A demissão de mais um funcionário do Dnit, ontem, por pressão da presidente Dilma Rousseff, é mais um passo no emblemático processo de profilaxia de uma das mais importantes estruturas do Governo. Mas antes de se celebrar por conta do ousado e inédito gesto nos últimos anos, é preciso considerar que há um longo caminho pela frente. O Departamento, por ser uma das faces mais visíveis do Governo, chama a atenção, mas não é a única instância que carece de acompanhamento. Há denúncias de corrupção em vários órgãos. A faxina, pois, tem que continuar.

A limpeza patrocinada pela chefe do Governo tem dois pontos a considerar. O primeiro é o estado em que chegou a estrutura de poder, com o controle absoluto de legendas, que fazem dos ministérios verdadeiros balcões de negociações. Os partidos não se contentam apenas em ocupar o primeiro escalão. O noticiário foi pródigo em apontar que o PR – a bola da vez – loteou todos os principais cargos, cabendo ao deputado Waldemar da Costa Netto, que chegou a renunciar a um mandato para não ser cassado, controlar todas as ações dos Transportes, mandando mais do que o ministro.

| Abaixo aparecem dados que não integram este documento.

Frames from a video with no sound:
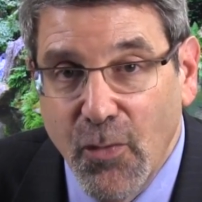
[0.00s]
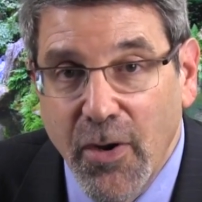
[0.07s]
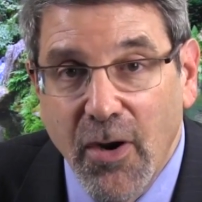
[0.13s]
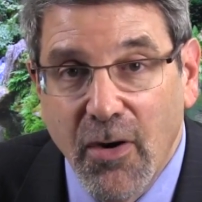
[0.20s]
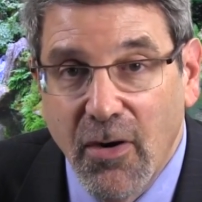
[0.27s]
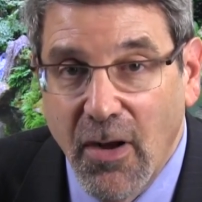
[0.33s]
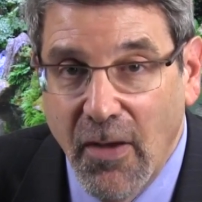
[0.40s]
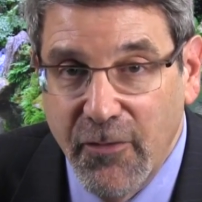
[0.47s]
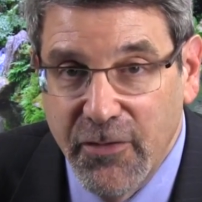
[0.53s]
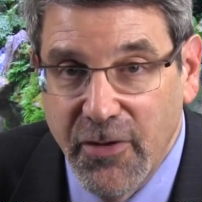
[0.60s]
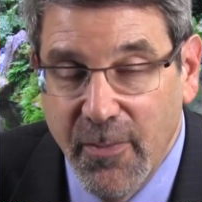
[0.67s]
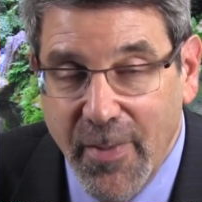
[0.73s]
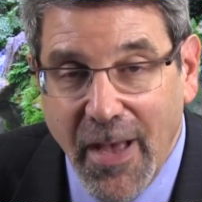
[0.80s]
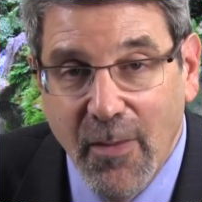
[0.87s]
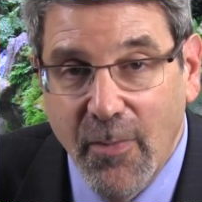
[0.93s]
We are
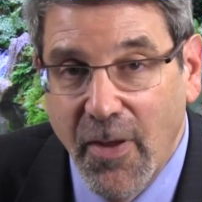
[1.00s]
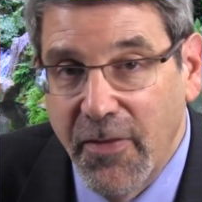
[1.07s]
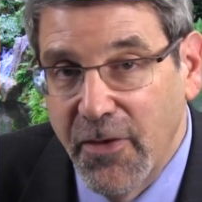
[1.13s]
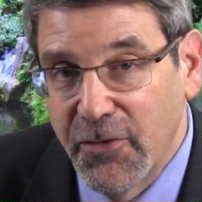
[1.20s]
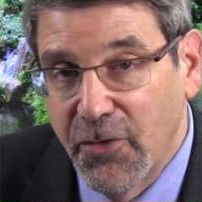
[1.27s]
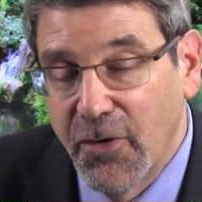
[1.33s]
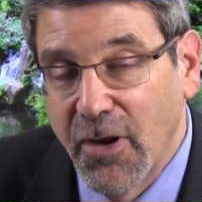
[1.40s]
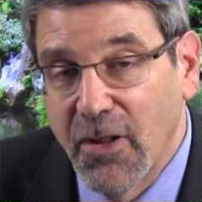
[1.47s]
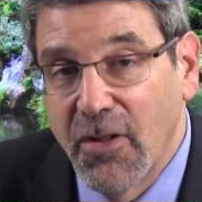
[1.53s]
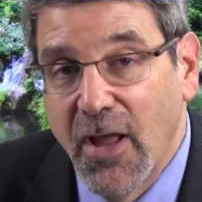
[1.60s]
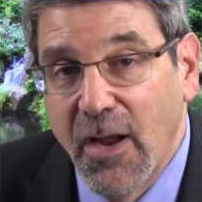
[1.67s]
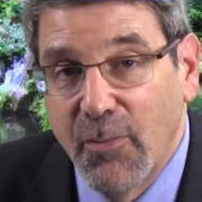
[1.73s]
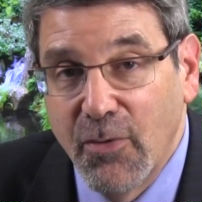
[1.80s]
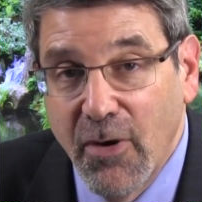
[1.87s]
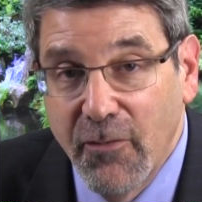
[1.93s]
obviously bound by the
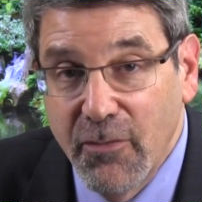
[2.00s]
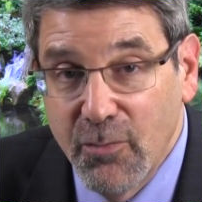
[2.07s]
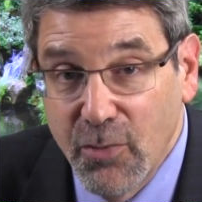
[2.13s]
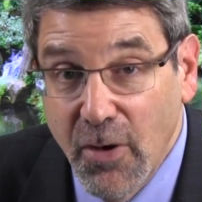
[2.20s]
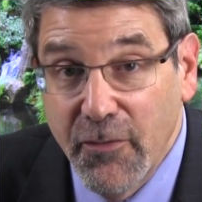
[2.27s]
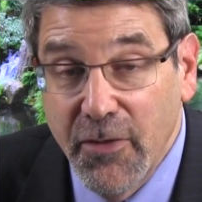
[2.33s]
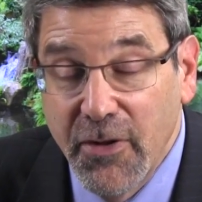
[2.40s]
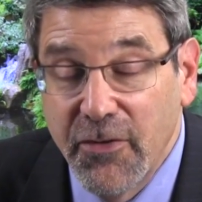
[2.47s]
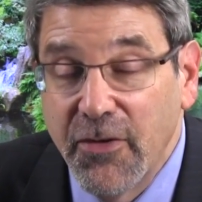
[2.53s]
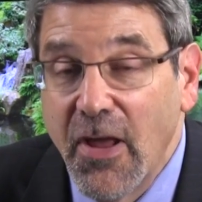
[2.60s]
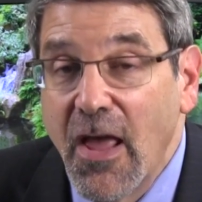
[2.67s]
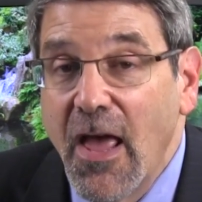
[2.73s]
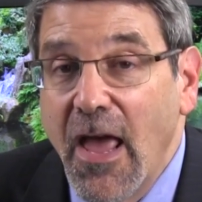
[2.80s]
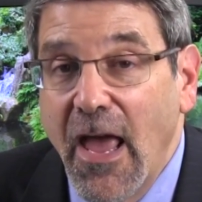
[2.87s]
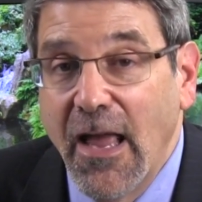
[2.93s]
attorney-client privilege,
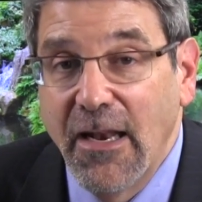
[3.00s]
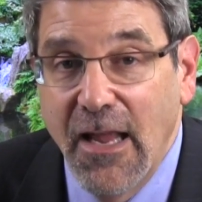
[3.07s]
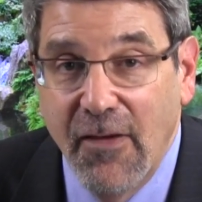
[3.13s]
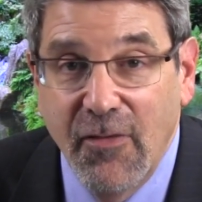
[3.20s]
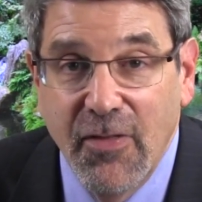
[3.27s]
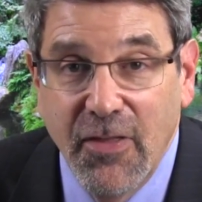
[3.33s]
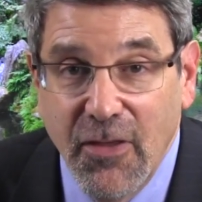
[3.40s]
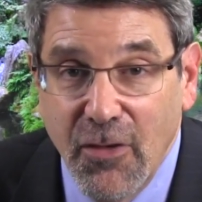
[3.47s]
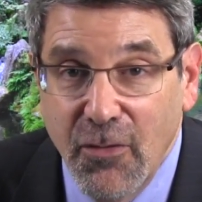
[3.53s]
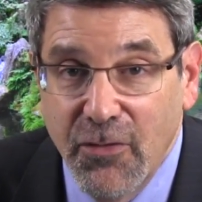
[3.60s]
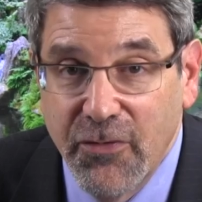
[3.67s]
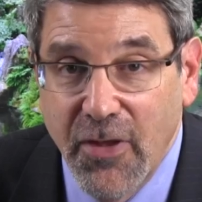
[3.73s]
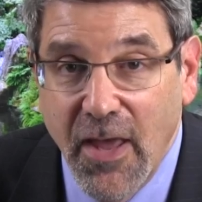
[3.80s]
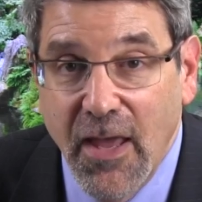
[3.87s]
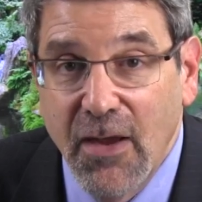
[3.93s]
and everything you
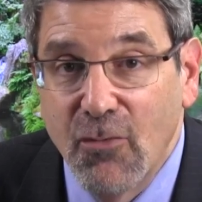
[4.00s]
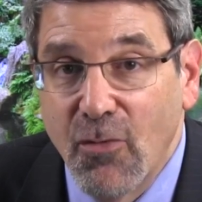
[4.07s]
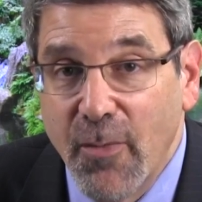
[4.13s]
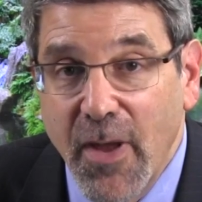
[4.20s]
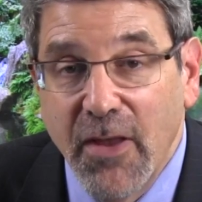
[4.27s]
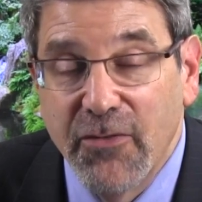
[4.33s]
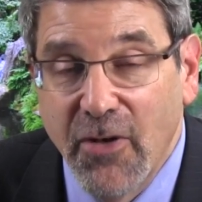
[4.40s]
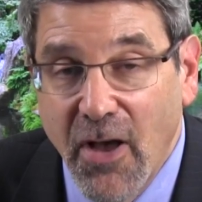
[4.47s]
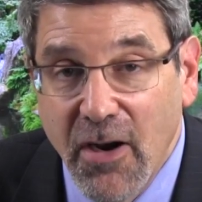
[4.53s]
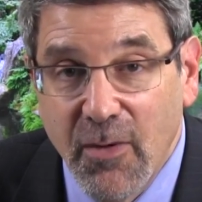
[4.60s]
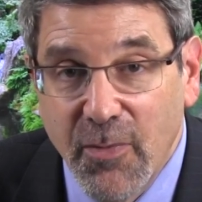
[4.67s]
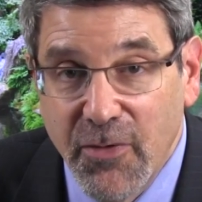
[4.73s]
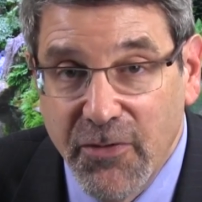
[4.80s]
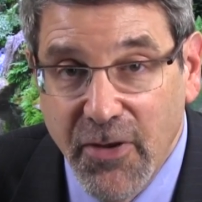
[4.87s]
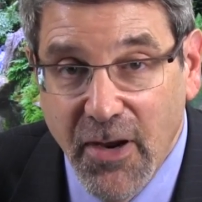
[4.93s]
say remains
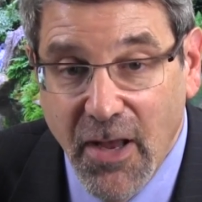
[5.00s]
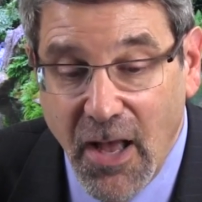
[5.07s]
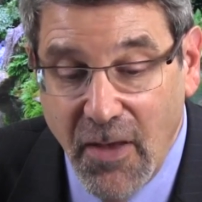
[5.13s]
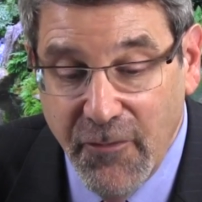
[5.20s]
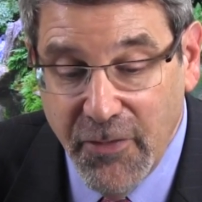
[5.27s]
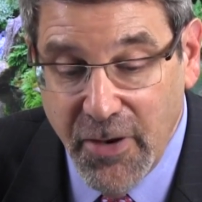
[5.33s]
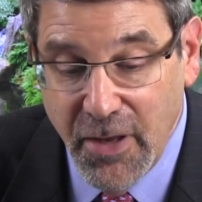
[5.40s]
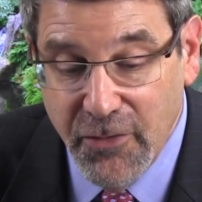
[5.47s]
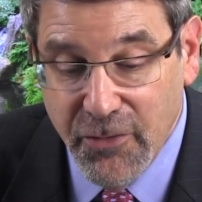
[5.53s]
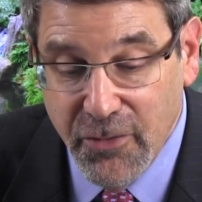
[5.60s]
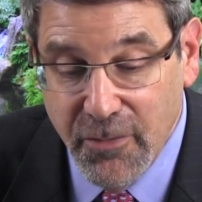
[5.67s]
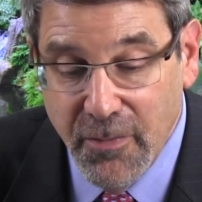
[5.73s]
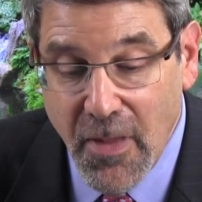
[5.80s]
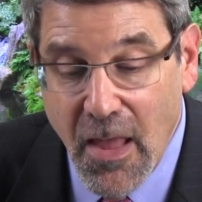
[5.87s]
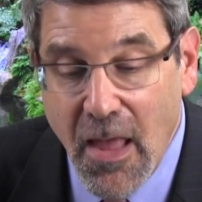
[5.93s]
100%
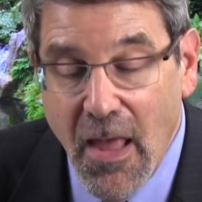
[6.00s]
confidential.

O segundo ponto é a formação dos governos de coalizão, que não conseguem fugir dessa forma perversa de alianças. Tanto Fernando Henrique quanto Luiz Inácio Lula da Silva, eleitos por duas siglas fortes, não conseguiram se livrar dos aliados, sendo obrigados a cederem os anéis para não perderem os dedos. A presidente Dilma tenta mudar as regras, mas sabe que não poderá avançar tanto, sob o risco de ficar sem sua base no Congresso.

Ninguém tem a solução para esse cenário em que alianças são mais problemáticas do que uma ajuda, mas, enquanto não houver mudanças, novas denúncias surgirão – como, aliás, já ocorre, pois a ética, há muito tempo, deixou de ser referência para formação de quadros.